With these tips you will stay fit for a long time in old age:

  1. Exercise regularly. Arrange to meet friends on fixed dates for walks or visit leisure activities and make new contacts at the same time.
  2. Good night: make sure you have a good night's sleep. It influences our fitness and resilience during the day. If necessary, change your pillow or mattress and rely on quality.
  3. Quit smoking. Carbon monoxide gets into the blood and binds to the red blood cells. It takes up the place of the oxygen and limits your performance.
  4. Drink alcohol in moderation.
  5. Keep yourself fit with a balanced, healthy diet that provides you with all the nutrients you need.
  6. Positive thinking motivates you to be more active.

Good reasons to exercise regularly

Strength training specifically builds up the muscles. This can make simple movement sequences safe again and mean preventive measures against falls and balance difficulties. Simple everyday activities such as gripping a bottle or safely pressing a door handle are supported by muscle strength. Small, but necessary, daily things are then no longer obstacles, but you can deal with them on your own.

Useful tools for muscle exercises:

  • Elastic training band
  • Light weight dumbbells
  • Light weight cuffs with Velcro fastener
  • Exercise ball

Endurance sport increases the oxygen saturation in the blood, which has a positive effect on the brain and heart. The ability to think is retained and complex relationships are grasped well into old age. Mental fitness in particular is affected. Depending on your condition, try these endurance sports:

  • Light jogging
  • swim
  • Nordic walking
  • hike
  • To go biking

Or how about a completely different sport?
For example:

  • Tai chi
  • yoga
  • Archery

Seated exercise is effective

Seniors can also strengthen, stretch and loosen their muscles while sitting. The entire upper body is trained through special exercises. Coordination and balance are supported. This is a gentle way of maintaining agility.

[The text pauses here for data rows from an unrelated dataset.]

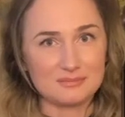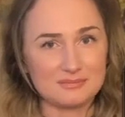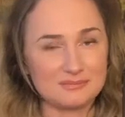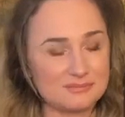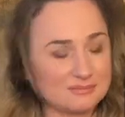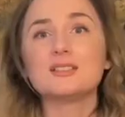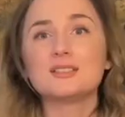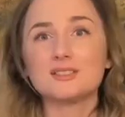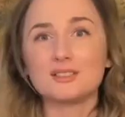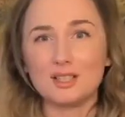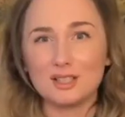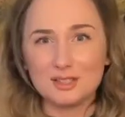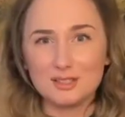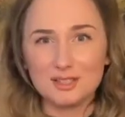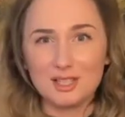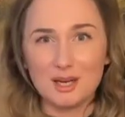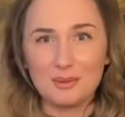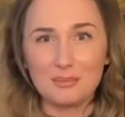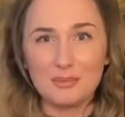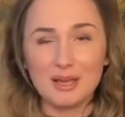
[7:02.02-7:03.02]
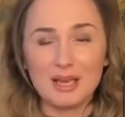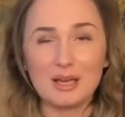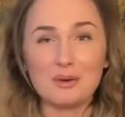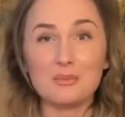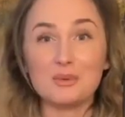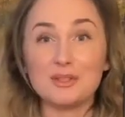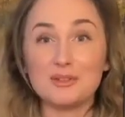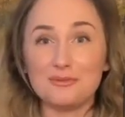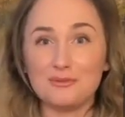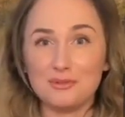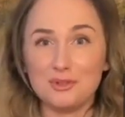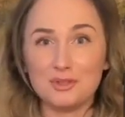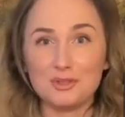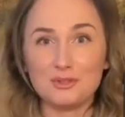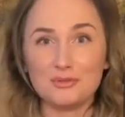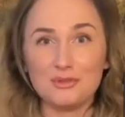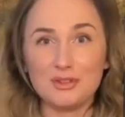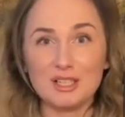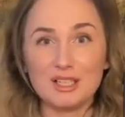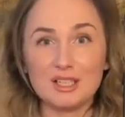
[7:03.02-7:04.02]
Start tapping with the
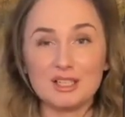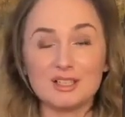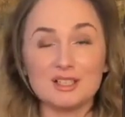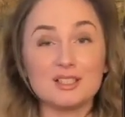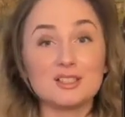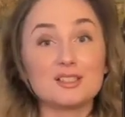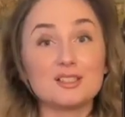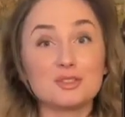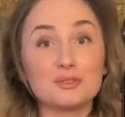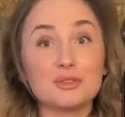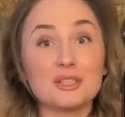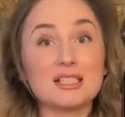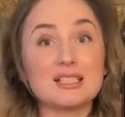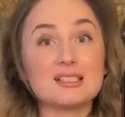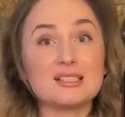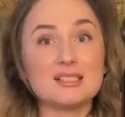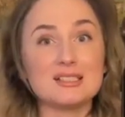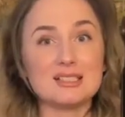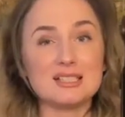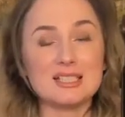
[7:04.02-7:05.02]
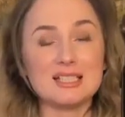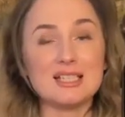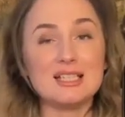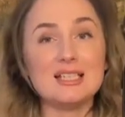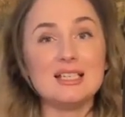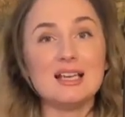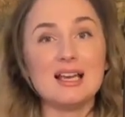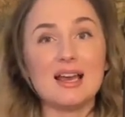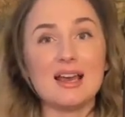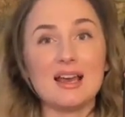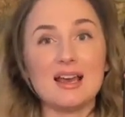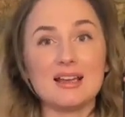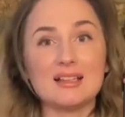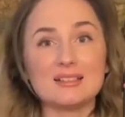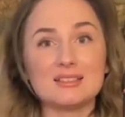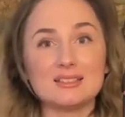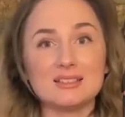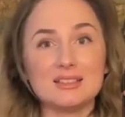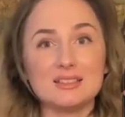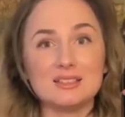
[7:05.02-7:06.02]
first finger, strings D
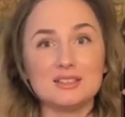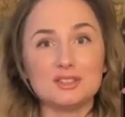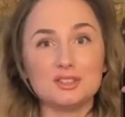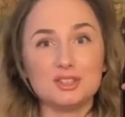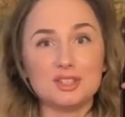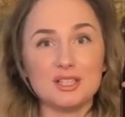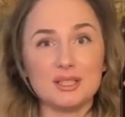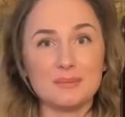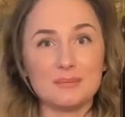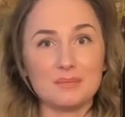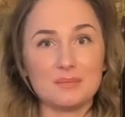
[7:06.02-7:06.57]
and G.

Your doctor can give you tips on which exercises are useful for you or where to join an appropriate sports group. Your health insurance company will also be happy to provide you with information.

No matter which sport you choose, you should practice it regularly to see a positive effect. Regularly means: two to three times a week, because that's enough for noticeable effects. The breaks between training units are important for regeneration and should not be underestimated.

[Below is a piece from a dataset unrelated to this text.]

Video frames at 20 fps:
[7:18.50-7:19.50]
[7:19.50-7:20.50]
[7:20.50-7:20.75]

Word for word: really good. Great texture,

Fitness exercises for the home

You don't have to just do your sport in the gym or outside. Effective exercises can also be done at home in between and do not necessarily depend on equipment or good weather. If your legs don't want to anymore, it is quite possible to train your fitness with effective exercises while sitting.

Yoga exercise "the tree"

  1. Put one leg in front of the other in a staggered manner. The front leg should be slightly bent. The back leg is stretched slightly while keeping the knee pushed in. Now raise your arms over your head and press your palms together. The elbows point outwards.


Sitting gymnastics

  1. Bring your arms forward, then up, and finally down again to the sides, all in one flow.
  2. Let your arms circle outstretched next to your body: first forwards, then backwards, sometimes at the same time, sometimes alternately. You can find more seated exercises on the website of the health network “Vitanet”.

Regular exercise keeps you fit in old age! Symptoms and illnesses can be prevented or alleviated. This gives you the chance to enjoy life in a healthy and vital way even at an advanced age. Sports units can be designed flexibly and should correspond to your abilities. It has been scientifically proven that regular exercise also maintains mental fitness. Therefore, it is worth trying some sports and finding the most suitable one for you.